> **About this task**:
Lines from the one containing "Video frames at 10" through the end of the data are to be returned exactly, and no others.

(Collected data)
※ ※ ※
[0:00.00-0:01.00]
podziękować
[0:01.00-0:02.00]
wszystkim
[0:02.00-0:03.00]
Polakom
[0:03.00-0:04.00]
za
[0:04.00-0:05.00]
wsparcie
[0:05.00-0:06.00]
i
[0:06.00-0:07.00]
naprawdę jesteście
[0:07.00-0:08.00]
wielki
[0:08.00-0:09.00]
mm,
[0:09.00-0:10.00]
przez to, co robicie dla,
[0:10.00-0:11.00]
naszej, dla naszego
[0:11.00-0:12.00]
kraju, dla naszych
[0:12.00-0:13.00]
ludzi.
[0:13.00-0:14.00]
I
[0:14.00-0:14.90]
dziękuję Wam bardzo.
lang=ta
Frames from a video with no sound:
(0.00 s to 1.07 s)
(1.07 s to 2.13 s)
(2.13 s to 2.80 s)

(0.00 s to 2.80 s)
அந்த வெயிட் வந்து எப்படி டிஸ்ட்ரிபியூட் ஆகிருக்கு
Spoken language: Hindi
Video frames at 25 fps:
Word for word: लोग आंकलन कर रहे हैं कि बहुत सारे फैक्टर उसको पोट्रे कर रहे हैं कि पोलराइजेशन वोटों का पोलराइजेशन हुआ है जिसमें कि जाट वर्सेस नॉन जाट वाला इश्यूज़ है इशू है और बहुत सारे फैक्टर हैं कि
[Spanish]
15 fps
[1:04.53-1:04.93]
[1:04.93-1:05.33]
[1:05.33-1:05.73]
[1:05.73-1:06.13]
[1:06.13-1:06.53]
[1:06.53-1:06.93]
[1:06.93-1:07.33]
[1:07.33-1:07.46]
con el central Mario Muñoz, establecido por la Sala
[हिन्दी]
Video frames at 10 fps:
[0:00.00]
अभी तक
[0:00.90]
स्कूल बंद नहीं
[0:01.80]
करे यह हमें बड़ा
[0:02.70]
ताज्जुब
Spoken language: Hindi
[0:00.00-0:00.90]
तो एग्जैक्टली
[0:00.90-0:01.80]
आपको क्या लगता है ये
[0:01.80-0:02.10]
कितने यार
※ ※ ※
> **Solution to this task**:
Video frames at 10 fps:
[0:00.00]
अभी तक
[0:00.90]
स्कूल बंद नहीं
[0:01.80]
करे यह हमें बड़ा
[0:02.70]
ताज्जुब
Spoken language: Hindi
[0:00.00-0:00.90]
तो एग्जैक्टली
[0:00.90-0:01.80]
आपको क्या लगता है ये
[0:01.80-0:02.10]
कितने यार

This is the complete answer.